Dans son message pascal, le Pape François rappelle : « La pandémie est encore en cours ; la crise sociale et économique est très lourde, en particulier pour les plus pauvres ; malgré cela, et c’est scandaleux, des conflits armés ne cessent pas et les arsenaux militaires se renforcent ». Et de citer les conflits en Syrie, au Liban, en Irak, en Birmanie, au Yémen. Sans oublier d’appeler au dialogue entre Israéliens et Palestiniens, de fustiger les violences internes, le terrorisme international au Sahel et au Nigéria, pour finir en réclamant la libération des prisonniers victimes des conflits en Ukraine et au Haut Karabakh.

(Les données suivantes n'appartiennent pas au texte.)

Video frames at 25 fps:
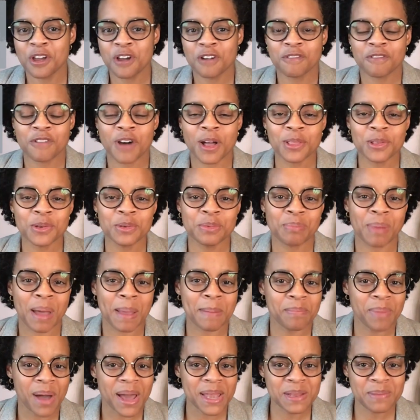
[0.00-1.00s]
followed by
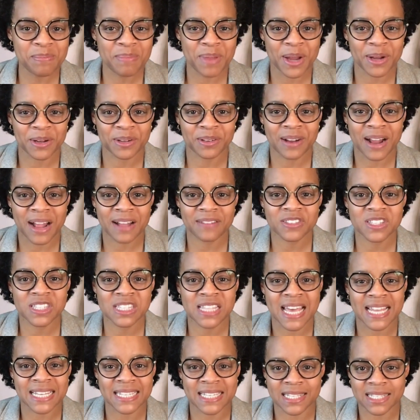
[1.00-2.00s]
body paragraphs
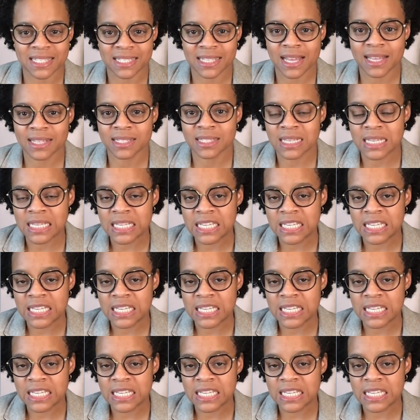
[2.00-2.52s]
that discuss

France et Allemagne : en tête des ventes. – La liste des conflits et violences est longue, sans pour autant être exhaustive ! Et si, pour la première fois depuis 2001-2005, « le volume des livraisons d’armes majeures entre les pays n’a pas augmenté entre 2001-2005 et 2016-2020, les transferts internationaux d’armes restent proches de leur niveau le plus élevé depuis la guerre froide », relève le rapport annuel que vient de publier le SIPRI.

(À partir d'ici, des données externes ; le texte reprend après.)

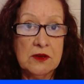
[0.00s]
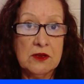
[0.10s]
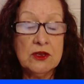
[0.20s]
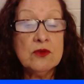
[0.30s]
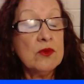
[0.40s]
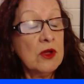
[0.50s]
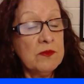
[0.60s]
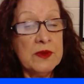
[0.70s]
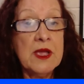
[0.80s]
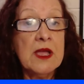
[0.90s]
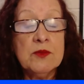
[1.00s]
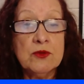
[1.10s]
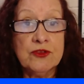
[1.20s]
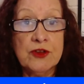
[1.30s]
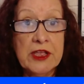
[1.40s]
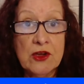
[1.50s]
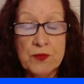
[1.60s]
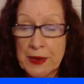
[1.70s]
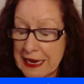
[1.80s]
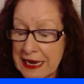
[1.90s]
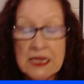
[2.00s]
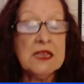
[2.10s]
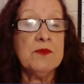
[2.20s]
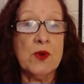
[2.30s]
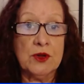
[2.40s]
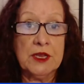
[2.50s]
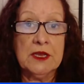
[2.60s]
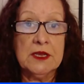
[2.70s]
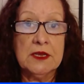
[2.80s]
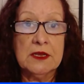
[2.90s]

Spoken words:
you won't be able to help anybody,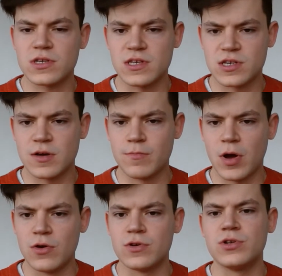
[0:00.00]
does this
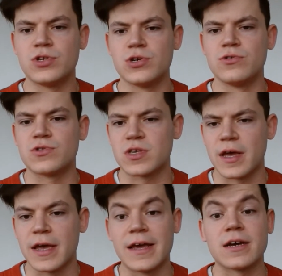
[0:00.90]
component do,
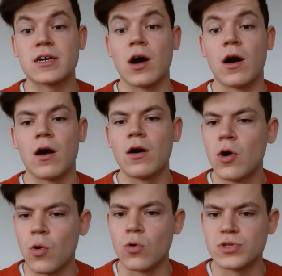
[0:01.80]
say, in a car,
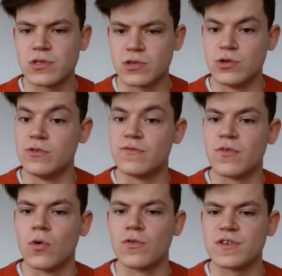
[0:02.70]
or do
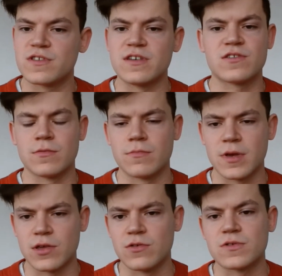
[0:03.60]
for the system
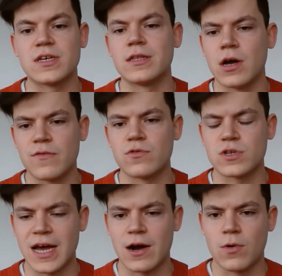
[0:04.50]
being used in the Eiffel
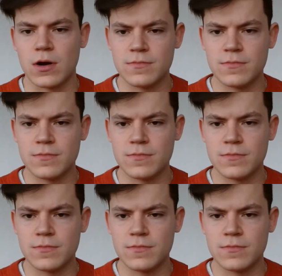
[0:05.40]
Tower?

Les exportations d’armes de la Russie (-22%), deuxième plus grand exportateur du monde derrière les USA, et de la Chine (-7,8%), cinquième exportateur mondial, ont régressé, les exportations des Etats-Unis d’Amérique (+15%), de la France (+44%), troisième exportateur du monde et de l’Allemagne (+21%), quatrième exportateur mondial, ont progressé ! Les données portent sur la comparaison de la période 2011/2015 et 2016/2020, y compris donc l’année dernière marquée par la propagation de la pandémie.

Quand les conflits perdurent. – Toutefois, durant cette dernière année, la courbe des exportations d’armes s’est infléchie : « Il est cependant trop tôt », relève le SIPRI, « pour affirmer que la période de forte augmentation des transferts d’armes des deux dernières décennies est révolue ». D’autant que les conflits perdurent et que « dans le même temps et au plus fort de la pandémie, en 2020, plusieurs pays ont signé des contrats importants pour des armes majeures. »

Les tensions au Moyen Orient, qui constitue la zone où se sont concrétisées et se concrétisent toujours les plus fortes augmentations d’importations d’armes, l’Asie-Océanie qui a reçu 42% des transferts internationaux entre 2016 et 2020, où se menacent -et se protègent- Inde, Pakistan, Chine, Taïwan, Japon, Corée, Australie, l’Europe même (tension gréco-turque, conflits ukrainien, Arménie, Azerbaïdjan) offrent autant de mèches sur des barils de poudre qui peuvent à tout moment exploser !… Et vous venez me parler de… pandémie !

(1) Le « SIPRI » -rappelons-le – est un Institut international réputé (et reconnu) pour ses recherches sur les conflits, les armes, le contrôle des armements et le désarmement. Il a été créé le 1er Juillet 1966, sous la forme d’une fondation indépendante, par le parlement suédois, sur une idée de l’ancien Premier Ministre Tage Erlander qui voulait marquer les 150 ans de paix connus par la Suède.